Because near the surface of water, the internal pressure of the vertical air bag 3 is always far greater than the external pressure, the deformation of the air bag can be almost ignored, and near the surface of water, the vertical air bag 3 is assumed to be a rigid body, the water plane inertia moment I in each direction is calculated, and because the water displacement is always kept unchanged, the stable center radius BM values (the curvature radius of the floating center curve of the ship) in different inclination directions at different draught positions can be obtained.

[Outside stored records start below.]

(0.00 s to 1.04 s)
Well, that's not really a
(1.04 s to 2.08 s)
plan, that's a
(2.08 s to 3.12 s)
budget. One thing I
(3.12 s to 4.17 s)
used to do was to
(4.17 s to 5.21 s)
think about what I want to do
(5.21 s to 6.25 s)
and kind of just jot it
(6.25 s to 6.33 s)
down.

According to the air bag deflation conditions at different draught positions, calculating a corresponding floating center vertical coordinate KB (the vertical distance between the floating center of the ship and a full waterline, and the floating center is the gravity center of the ship displacement volume) so as to obtain a stable center high KM (the vertical distance between the ship gravity center and the stable center, and the formula is KM (KB + BM)); since the gravity center vertical coordinate KG (the height of the gravity center of the ship above the baseline) is not changed in the whole process, the initial stability high GM0(GM0 is KM-KG- Δ GM) in different inclination directions at various draughts is calculated.

Based on the above principle, the design of the horizontal airbag 2 and the vertical airbag 3 is as follows:

16 horizontal air bags 2 with the same size are arranged on the upper layer and the lower layer of the bottom part of the platform main body 1, and the upper layer and the lower layer are respectively 8. Each horizontal bladder 2 is 3.7m in diameter and 11.2m long (including hemispherical heads at both ends). Wherein the internal initial air pressure of the lower horizontal air cell 22 is 0.1 mpa; the initial internal air pressure of the upper horizontal air cell 21 is 0.13 mpa.

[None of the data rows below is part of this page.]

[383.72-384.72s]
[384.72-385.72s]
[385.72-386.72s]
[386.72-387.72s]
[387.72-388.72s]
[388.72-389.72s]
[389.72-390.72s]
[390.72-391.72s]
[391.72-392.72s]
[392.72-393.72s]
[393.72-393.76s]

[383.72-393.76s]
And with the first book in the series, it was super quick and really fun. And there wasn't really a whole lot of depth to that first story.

4 vertical airbags 3 are respectively arranged near the upright posts 11 at the four corners of the platform, and 16 vertical airbags 3 are arranged in total. And each vertical air bag 3 has a diameter of 3m and a length of 15.85m (including hemispherical heads at both ends). The initial internal air pressure of all the vertical air cells 3 is 0.13 mpa.

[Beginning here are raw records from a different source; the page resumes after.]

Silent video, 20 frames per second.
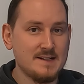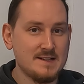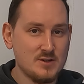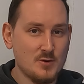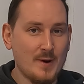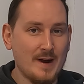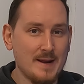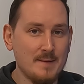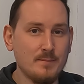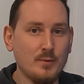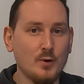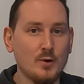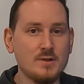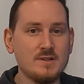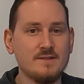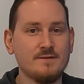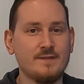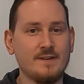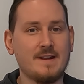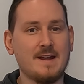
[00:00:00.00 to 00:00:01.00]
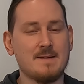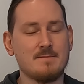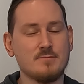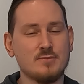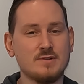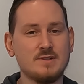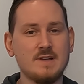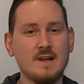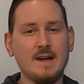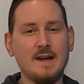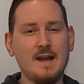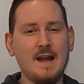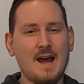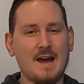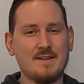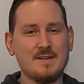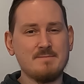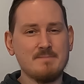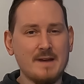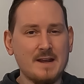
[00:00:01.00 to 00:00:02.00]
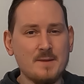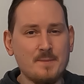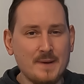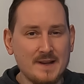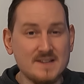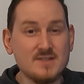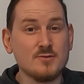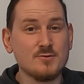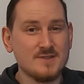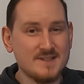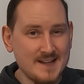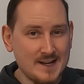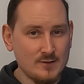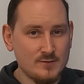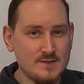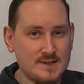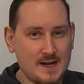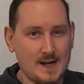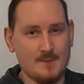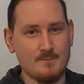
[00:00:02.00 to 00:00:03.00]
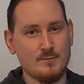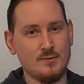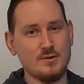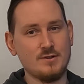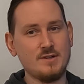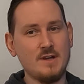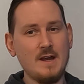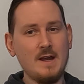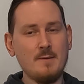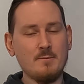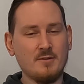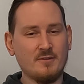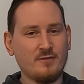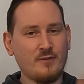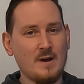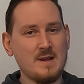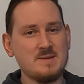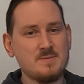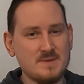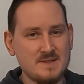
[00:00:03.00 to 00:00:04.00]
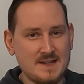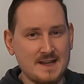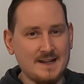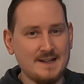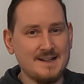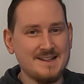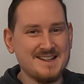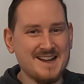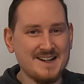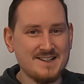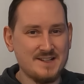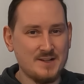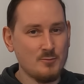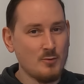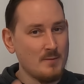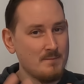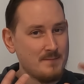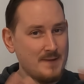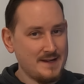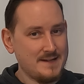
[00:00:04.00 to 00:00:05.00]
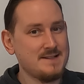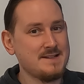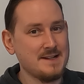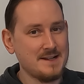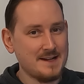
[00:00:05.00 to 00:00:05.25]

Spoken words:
is quite important for cameras. I think megapixel sells cameras, but frames per second is actually what makes the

The upper layer horizontal air bag 21 is bound on a bottom cross brace 135 of the platform through a hanging strip, and the lower layer horizontal air bag 22 is bound on the settling plate 16 through the hanging strip; the vertical air bag 3 is bound on the upright post 11 through a hanging strip.

Two ends of the horizontal air bag 2 (the vertical air bag 3) are respectively provided with a safety valve and are connected with an air pressure meter on the main deck 14 through a hose, and the lower end of the air pressure meter is provided with a corresponding inflation and deflation valve, so that the reading of the air pressure meter can be monitored on the main deck 14, and the inflation and deflation operations can be carried out on the main deck 14.

After the bottom-sitting type platform provided with the horizontal air bags 2 and the vertical air bags 3 is formed, the bottom-sitting type platform is installed on a semi-submersible barge. The semi-submersible barge is submerged, the platform floats freely, and if the platform inclines, a small amount of ballast water in a ballast tank in the upright post 11 can be adjusted to ensure that the platform floats positively; the platform is then slowly towed a short distance to a designated sea bed position.

As shown in fig. 6, a pair of two lower level airbags (22) B1, which are symmetrical about the center of the platform, are selected and the airbags B1 are deflated synchronously and uniformly by means of deflation valves on the main deck 14 until the barometer associated therewith reads 0. Similarly, two centrosymmetric balloons B2, two balloons B3 and two balloons B4 are deflated synchronously and uniformly in sequence. When the lower horizontal bladder 22 is deflated, the platform has a draft of about 13 m.

As shown in fig. 7, the air-bleeding operation of the upper horizontal air cell 21 is performed in accordance with the air-bleeding step described above, and a plurality of pairs of center-symmetrical upper horizontal air cells T1, T2, T3 and T4 are deflated in this order; after the upper horizontal air bag 21 is deflated, the platform has a draught of about 18 m.

Then, the ballast water in the ballast tank of the upright post 11 is further adjusted to the draught of 20m through the platform, so that the bottom is seated. After the platform sits on the bottom, a plurality of pairs of vertical air bags 3 with symmetrical centers are sequentially deflated synchronously at the same speed until the air pressure corresponding to all the vertical air bags 3 is 0. And respectively unloading the evacuated horizontal air bag 2 and the evacuated vertical air bag 3 from the platform main body 1, so that the recovery and the cyclic utilization of the air bags are realized.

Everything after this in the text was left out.